Während ich da so Musik höre, laufen in meinem Kopf Tagträume, deren Inhalt ebenfalls mir gehört; allerdings tauchen dabei manchmal auch Ideen auf, die sich dann z. B. in meinen Blogposts oder anderen Schrifterzeugnissen, den von mir gespielleiteten Pen’n’Paper-Runden und manchmal sogar in meiner Arbeit wiederfinden. Wobei Letzteres ein eher seltenes Ereignis darstellt. Und viele dieser Tagträume sind einfach nur flüchtige Fetzen von Geschichten, die mich in dem Moment, da sie passieren unterhalten, mich ablenken, mir helfen, wieder besser drauf zu kommen. Und damit erfüllen sie auch schon ihren wichtigsten Zweck. Denn genau dabei füllen sich meine Batterien für Contenance, Empathiefähigkeit und Resilienz wieder auf; einfach dadurch, dass ich meine Gedanken, katalysiert durch die Musik auf meinen Ohren wild, irrational, frei assoziierend. kreativ und vollkommen ohne Notwendigkeit irgendwelcher Effizienz, Produktivität oder eines anderen Nutzens von Alpha nach Omega und wieder zurück treiben lassen kann. Für mich sind das manchmal die besten Minuten meines Tages, weil dabei all die anderen Dinge, die mir hinterher hecheln wie Höllenhunde, die meine Seele verbrennen wollen einfach abfallen und im Orkus verschwinden. Klar, am nächsten Tag, oder irgendwann später sind sie wieder da. Aber dann bin ich auch wieder dafür gewappnet.

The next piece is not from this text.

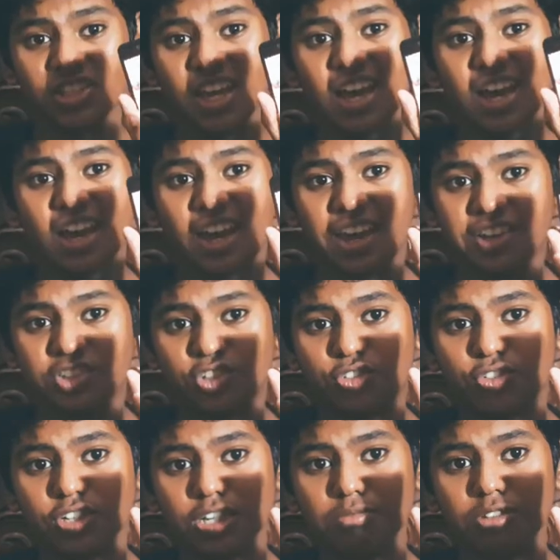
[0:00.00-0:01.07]
is
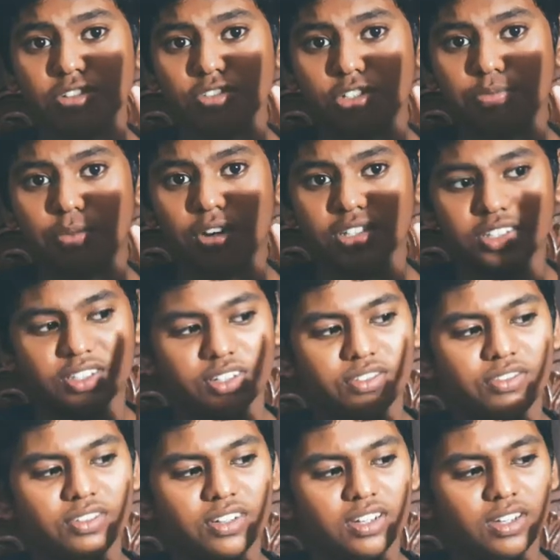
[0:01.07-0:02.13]
extremely responsive.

Und dann kann ich auch Fernsehen schauen, mit den Charakteren mitfiebern, mir Ideen für meine eigenes kreatives Handeln suchen und in die Geschichten eintauchen.
Letztlich sind das zwei der Säulen, auf denen meine Nerd-Seele ruht. Die dritte, das sind die wenigen, aber wirklich wichtigen sozialen Verbindungen, die ICH mir aussuche, um sie zu pflegen, in ihnen Validation, Unterstützung und konstruktive Kritik zu finden und diese gleichsam auch zurückgeben zu können. Denn so sehr ich mich manchmal auch – sogar beinahe lustvoll – an meine Introversion klammern mag, bleiben wir Menschen dennoch soziale Wesen und können nicht vollkommen allein existieren. Ich suche mir nur gerne aus, welche anderen Menschen das sind, mit denen ich meine Zeit und meine Energie teile. Denn, wie weiter oben schon erwähnt – manchmal sind intelligente Gespräche sehr rar gesät. Und ich mag intelligente Gespräche wirklich gern! in diesem Sinn, gehabt euch wohl und genießt das Rest-Wochenende.